Kiva is a crowdsourcing entity that deals with loans rather than donations to help borrowers start up or grow businesses, go to school, access clean energy or realize their potential. One hundred percent of every dollar loaned through Kiva goes to funding loans. Any operating costs are covered through optional donations, grants and sponsors.

Potential borrowers, such as Smith, apply for a loan. If the application is approved, the borrower has 15 days to privately attract 17 people willing to lend them a minimum of $25. If that goal is reached, the crowdfunding goes public, with a goal of reaching $6,000 in loans within 45 days. For Smith’s Wagonworks dream, Rural LISC offered to match the private loans, enabling his project to go public within hours. Two days later, the goal was reached.

Borrowers are required to pay back the loans.

The loan money will be used to continue refurbishing the building to prevent further damage as well as create new studio spaces. Several artist spaces are already in the process of being set up. The artists include Smith; his wife, Lauren Hamby; Craig Bulger; Jon McCoy; Stephen Goodale; and Xavier Cuadrado.

Smith sees the Wagonworks makerspace as a hub for the community, “where people come together to share ideas, creativity and skills across generations.”

A transplant from the Los Angeles area, Smith’s family moved to Tamaqua about nine years ago. He has been very active with Stonehedge Gardens in South Tamaqua and created Tamaqua’s Seed House at his home on Market Street. An artist meet and greet at the Tamaqua Community Arts Center in 2016 introduced the public to his puppet creations.

Smith also designed and painted one of the fiberglass hearts for the Tamaqua Has Heart project. His most visible work is the patriotic mural he created for the Tamaqua Remembers observance of Memorial Day. The mural is located on a retaining wall at Cottage Avenue and Memorial Street, in the area of the Tamaqua American Legion.

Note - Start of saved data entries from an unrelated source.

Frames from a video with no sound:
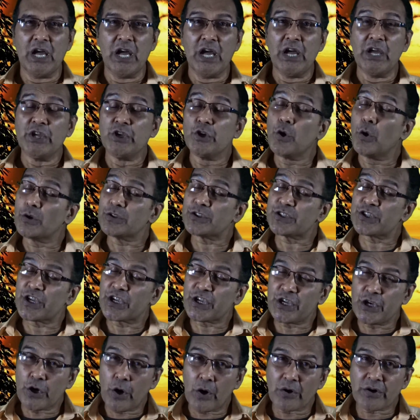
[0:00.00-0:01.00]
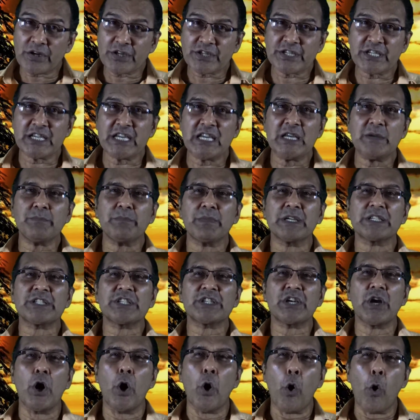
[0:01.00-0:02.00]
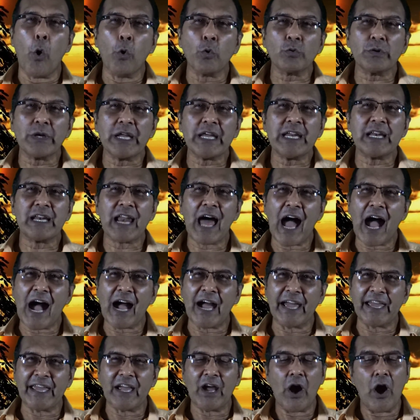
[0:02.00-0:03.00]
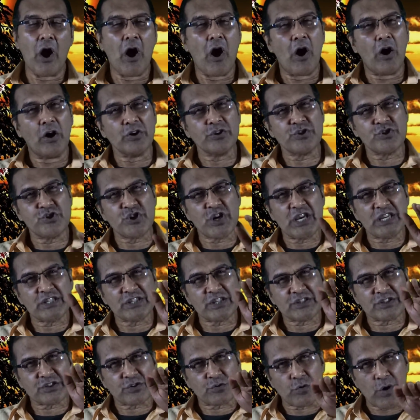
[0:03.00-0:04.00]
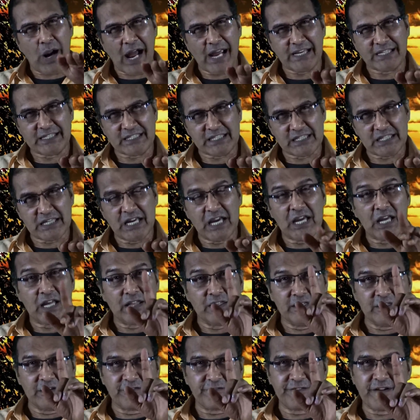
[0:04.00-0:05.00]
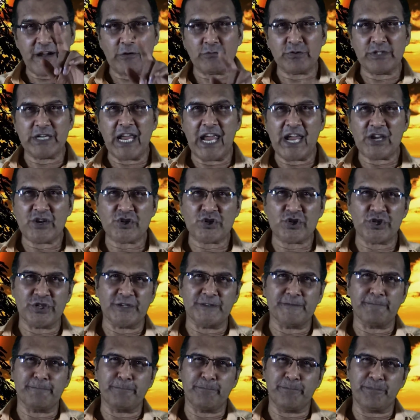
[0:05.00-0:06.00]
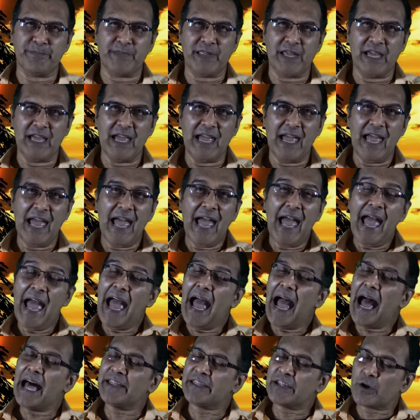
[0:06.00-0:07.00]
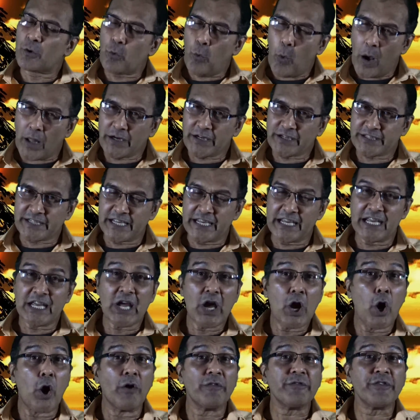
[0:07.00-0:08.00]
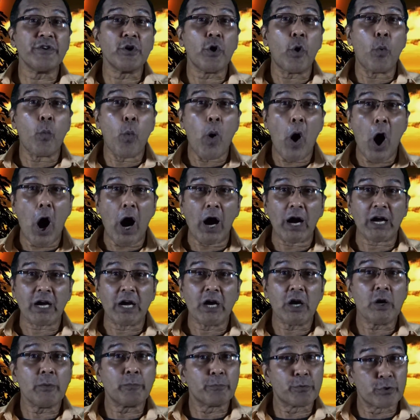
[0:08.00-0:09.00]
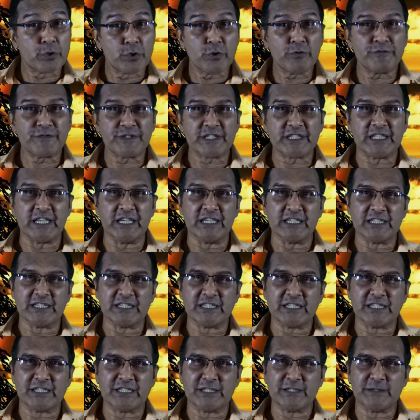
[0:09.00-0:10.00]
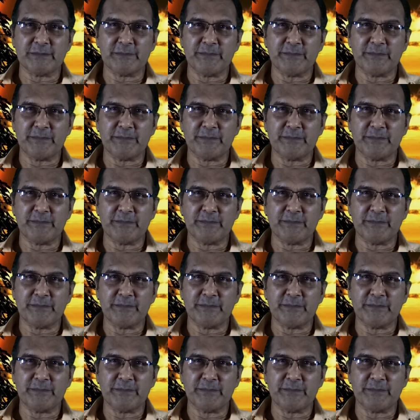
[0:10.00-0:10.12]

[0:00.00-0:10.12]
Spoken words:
Your security must only lie on Jesus Christ, the foundation. And the quality of your walk proves this.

Keep up with his progress, as well as blogs and podcasts, at the Wagonworks Facebook page or at

Smith hopes to have Wagonworks open to the community sometime in late spring or early summer 2019, providing access to many different forms of art. “The community needs different tools in its toolbar. Not everyone is interested or involved in sports. I’m looking at this as a way to inspire people to follow their dreams.”

To budding artists and entrepreneurs, or anyone with a dream, Smith says “People all think differently. Don’t expect everyone to understand your dreams. Don’t get discouraged. Keep working hard and your dreams can come true.”